The outspoken Berlin Green Party member Ozcan Mutlu blasts the Turkish leadership for "perpetuating national differences." "We want German and Turkish kids to learn together," not apart from one another, he says. The Turkish prime minister doesn’t speak for the Deutschtürken, he underscores. Nevertheless, their provincialism — reinforced by the state imams — hinders them from integrating.
The issue of Germany’s Turks has become a nasty sore spot in the often troubled relationship between Turkey and Germany. German Chancellor Angela Merkel snapped back to Erdogan that "integration" isn’t "assimilation." Germany doesn’t want to turn Turks into Germans, she says, but the one-time migrants should join in German public life.
And Merkel is taking action to bring Turks into the fold. Proponents of ethnic integration widely agree that a new generation of religion teachers should be trained in Germany, where they could better blend Islam and the values of modernity.
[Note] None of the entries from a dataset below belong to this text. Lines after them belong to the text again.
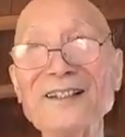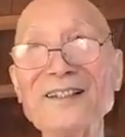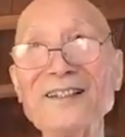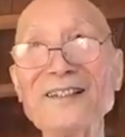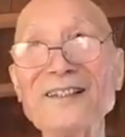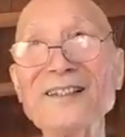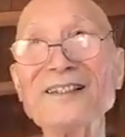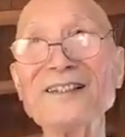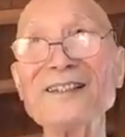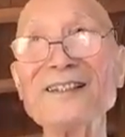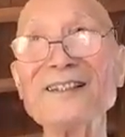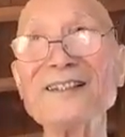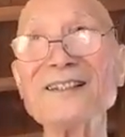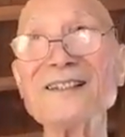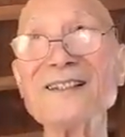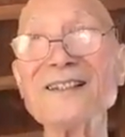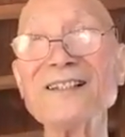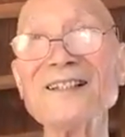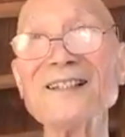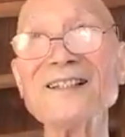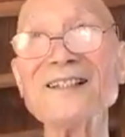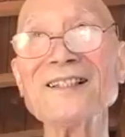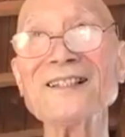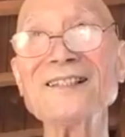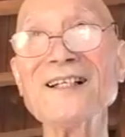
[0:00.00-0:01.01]
This is
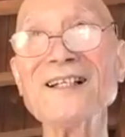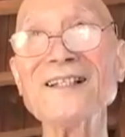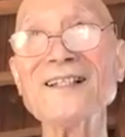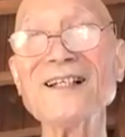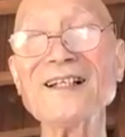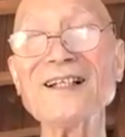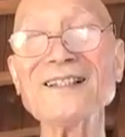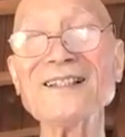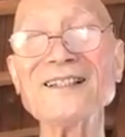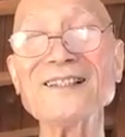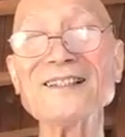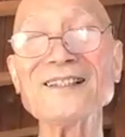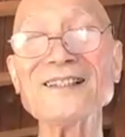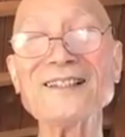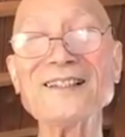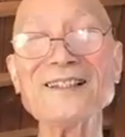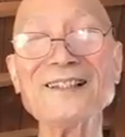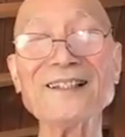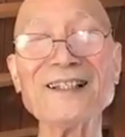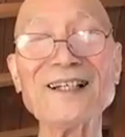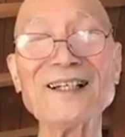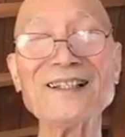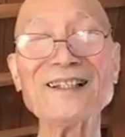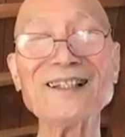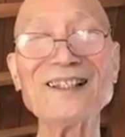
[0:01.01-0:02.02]

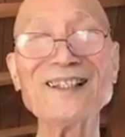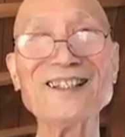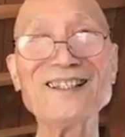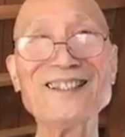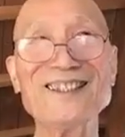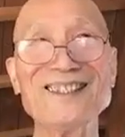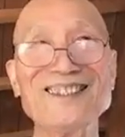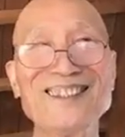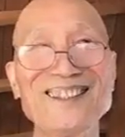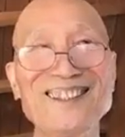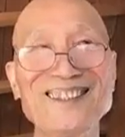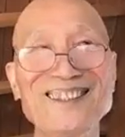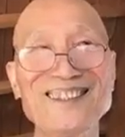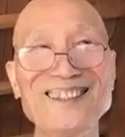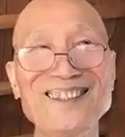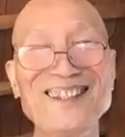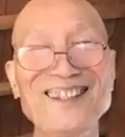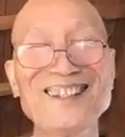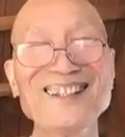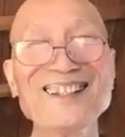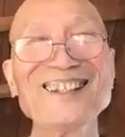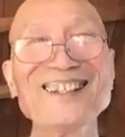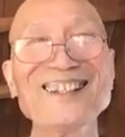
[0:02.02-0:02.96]
another anecdote.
Although neither Ankara nor DITIB has publicly opposed this idea, the barbs hurled at Ceylan by Turkish patriots at readings of Die Prediger des Islam — accusing him of bad-mouthing Islam and the patria — betrays their antagonism.
Just this year, Germany committed itself to creating several Islamic theology departments at German universities that would nurture imams, other Islamic personnel (including female clergy), and religious scholars. The thought — now in vogue across Western Europe — is that, independent of the doctrinaire Turkish seminaries, a new stripe of self-critical, democracy-friendly Islam might emerge, one better suited to life in modern Europe. At the moment in Germany, one such pilot faculty exists in the northwestern city of Osnabrück along the Dutch border, where Ceylan currently teaches. But its early years have been marred by bitter disagreements within the Islamic community and between local Muslims and German academia, a foretaste of what it means to get such faculties up and running.
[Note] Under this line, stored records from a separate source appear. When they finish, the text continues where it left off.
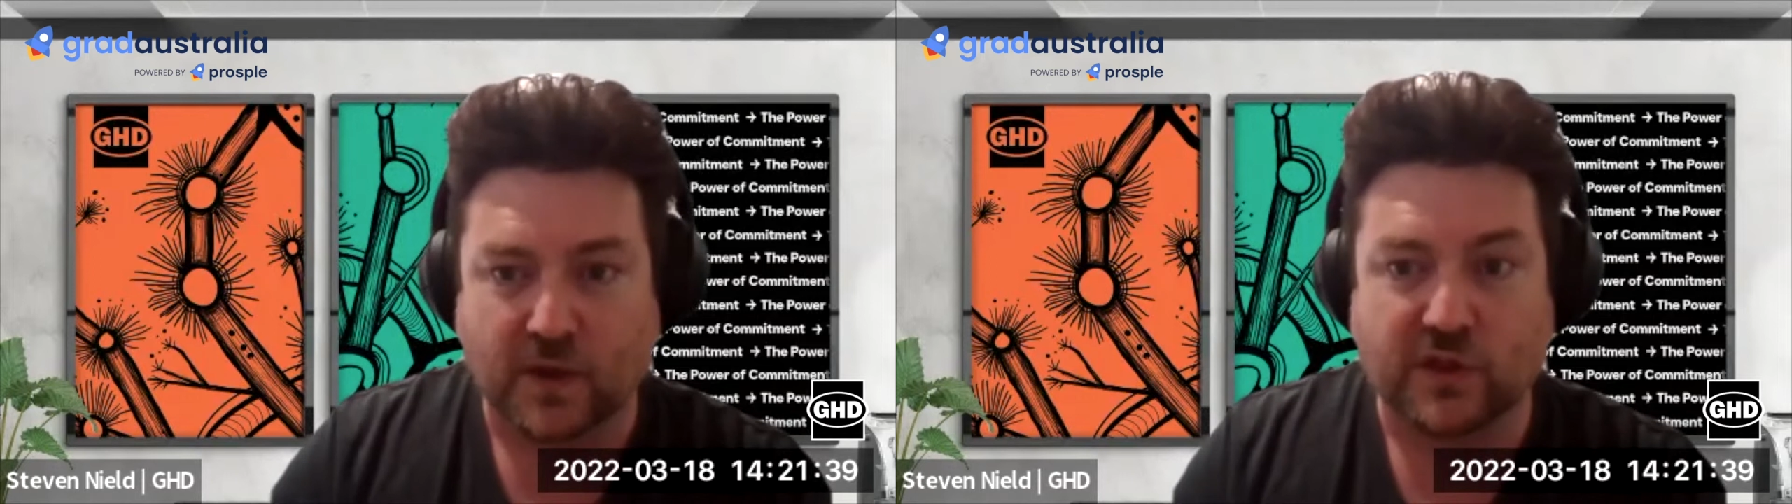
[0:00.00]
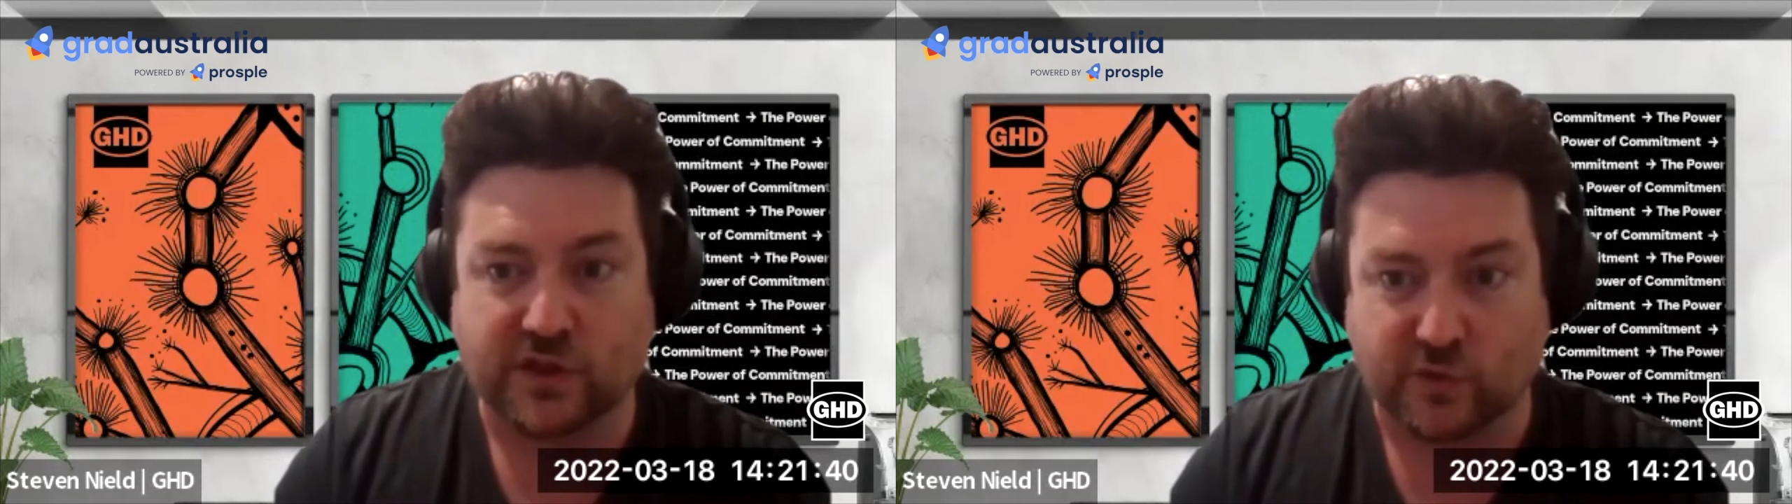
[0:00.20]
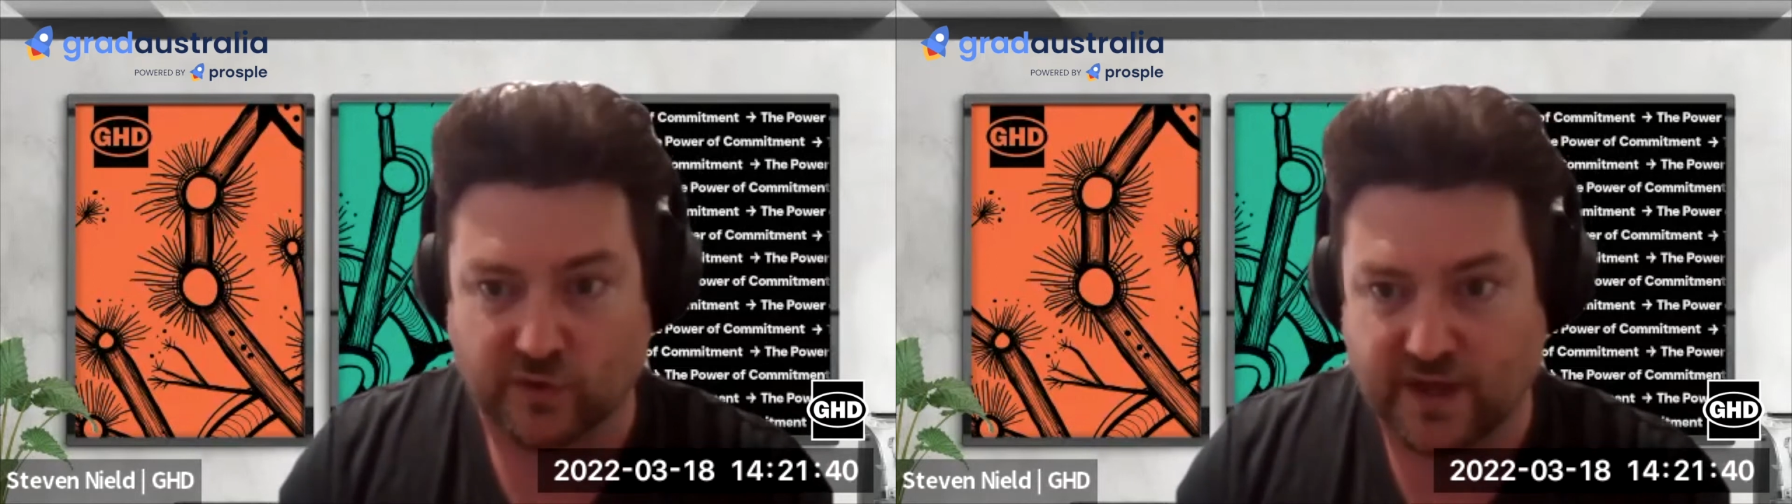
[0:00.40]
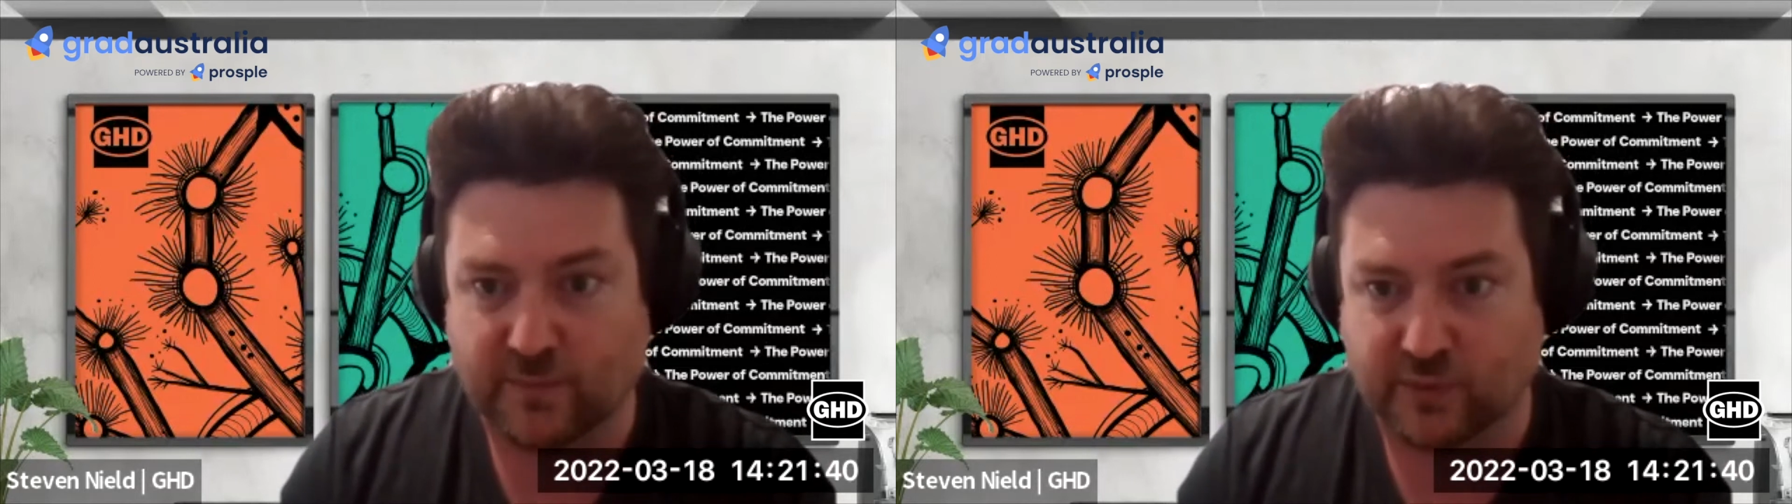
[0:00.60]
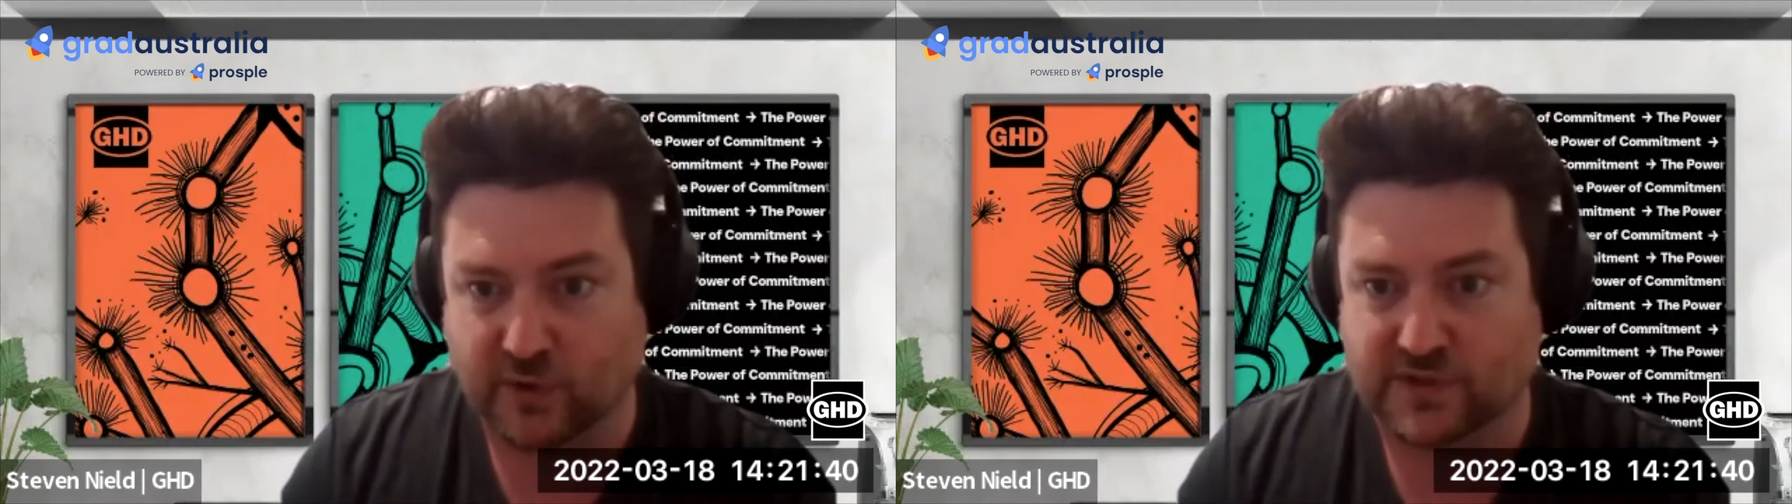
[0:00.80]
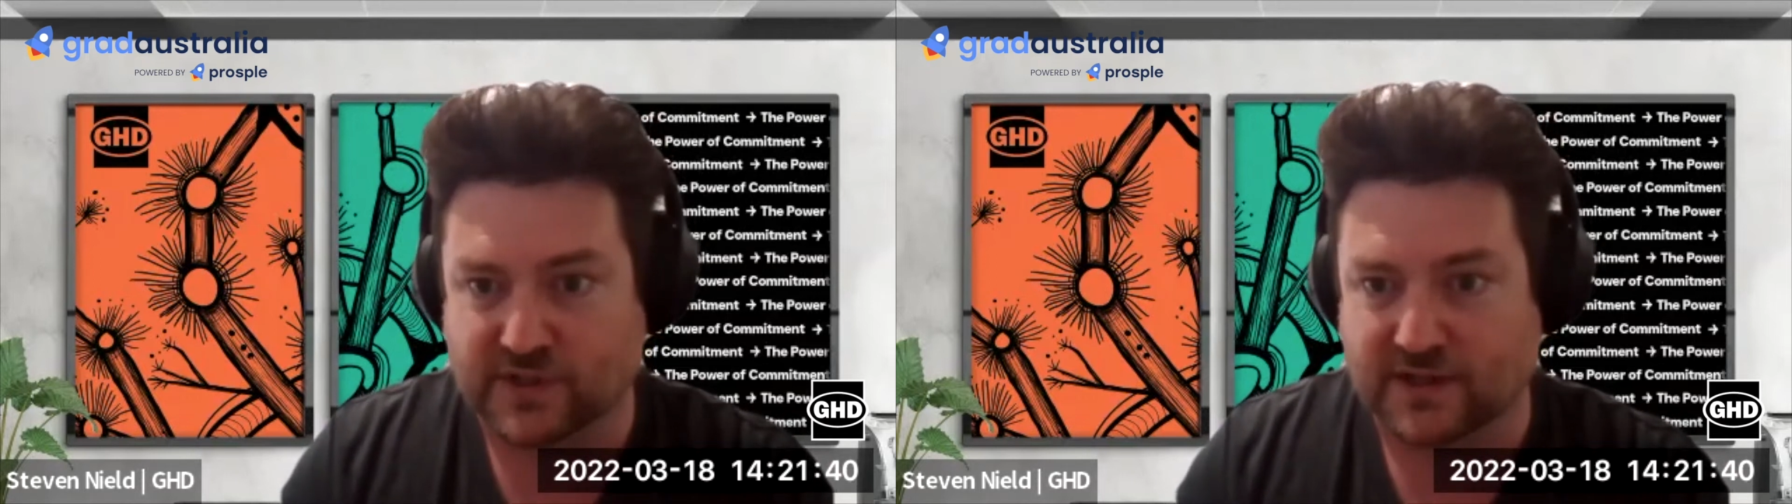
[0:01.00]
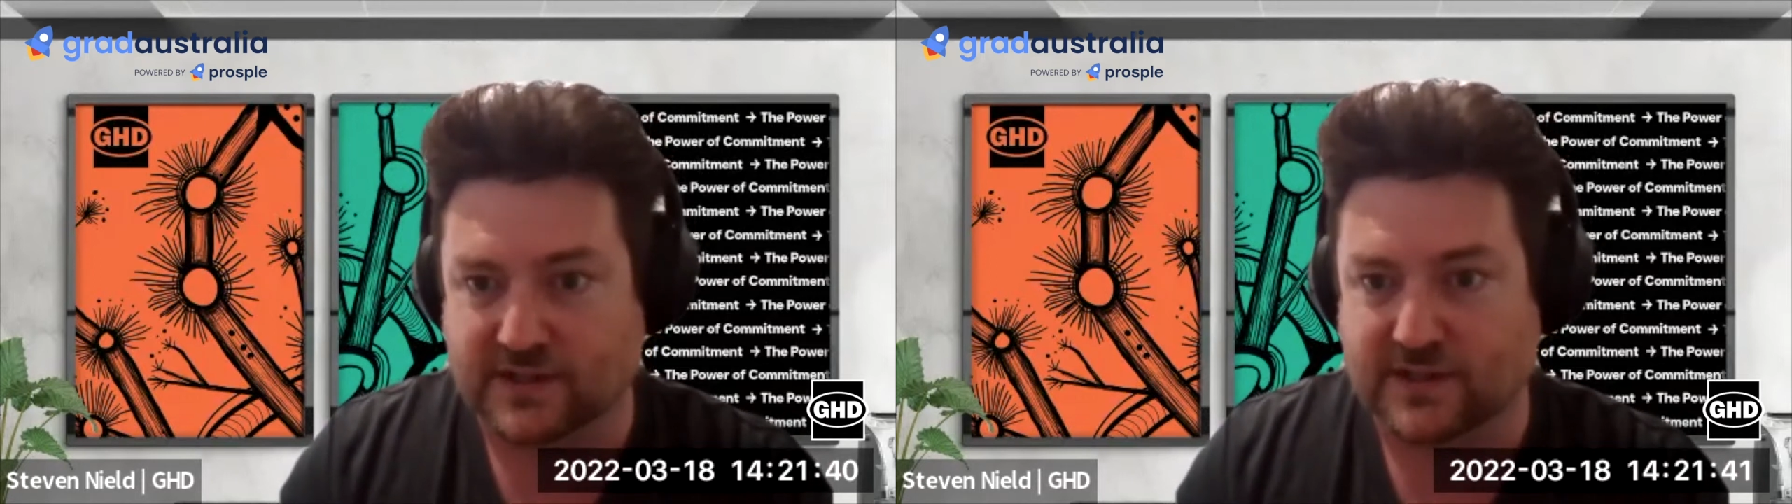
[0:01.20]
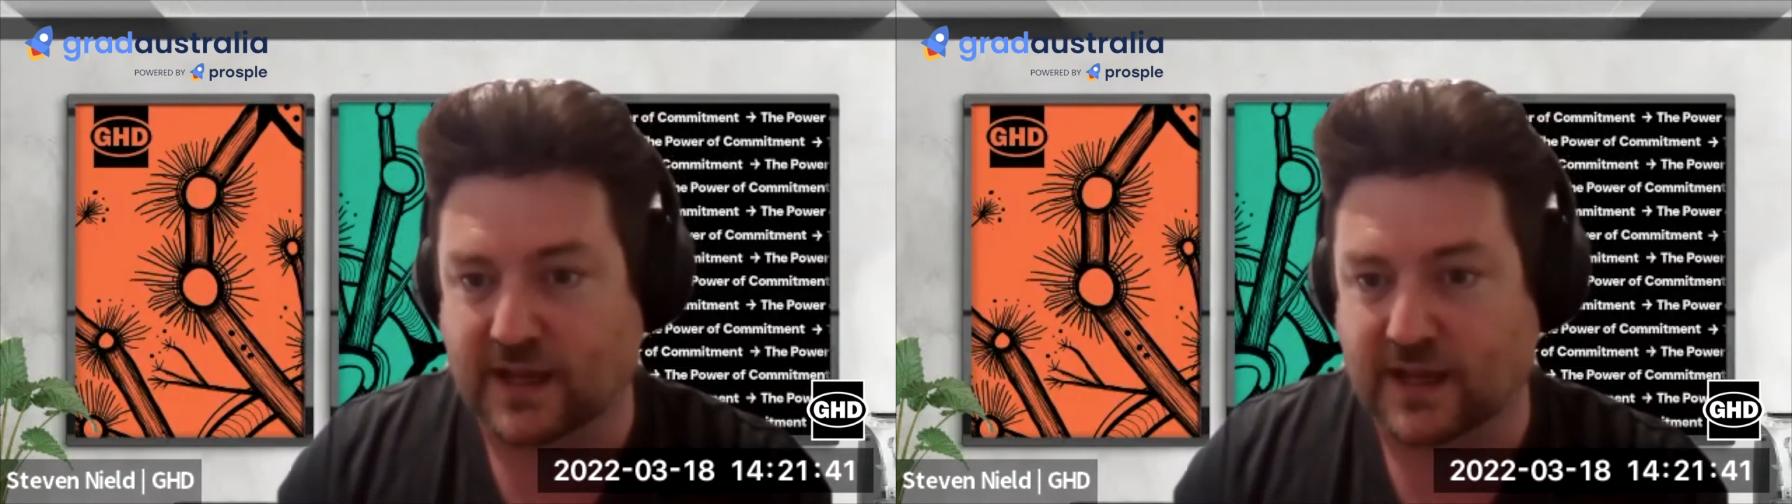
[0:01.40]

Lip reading: through that process.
And then there’s the tricky question of what mosques will house these moderate-minded, German-schooled preachers once they’ve graduated. Most of Germany’s mosque communities don’t seem to complain about the DITIB imams, who are free to local parishes, all expenses paid by Turkey. The mosques that have broken away from DITIB’s grip tend not to choose Birkenstock-shod, multikulti imams, but rather fundamentalist-minded preachers, like those from Milli Gorus, an international Islamic movement with access to external funding.
Ultimately, a new synthesis of Islam and the Enlightenment will have to come from below, namely from Germany’s diverse Muslim communities. Fortunately for the Germans, Erdogan’s patriotic bluster tends to fall on deaf ears among German Turks. Thousands of former migrants with Turkish backgrounds may attend the rallies that Erdogan holds in Germany, but they realize their future lies outside Turkey — and they may eventually invest in their adopted country through a more careful, independent choice of religious leaders. Until then, Berlin might just have to make its peace with Turkey’s handpicked Prussians, given the alternative.
Paul Hockenos is a Berlin-based journalist. His recent book is Berlin Calling: A Story of Anarchy, Music, the Wall and the Birth of the New Berlin (The New Press).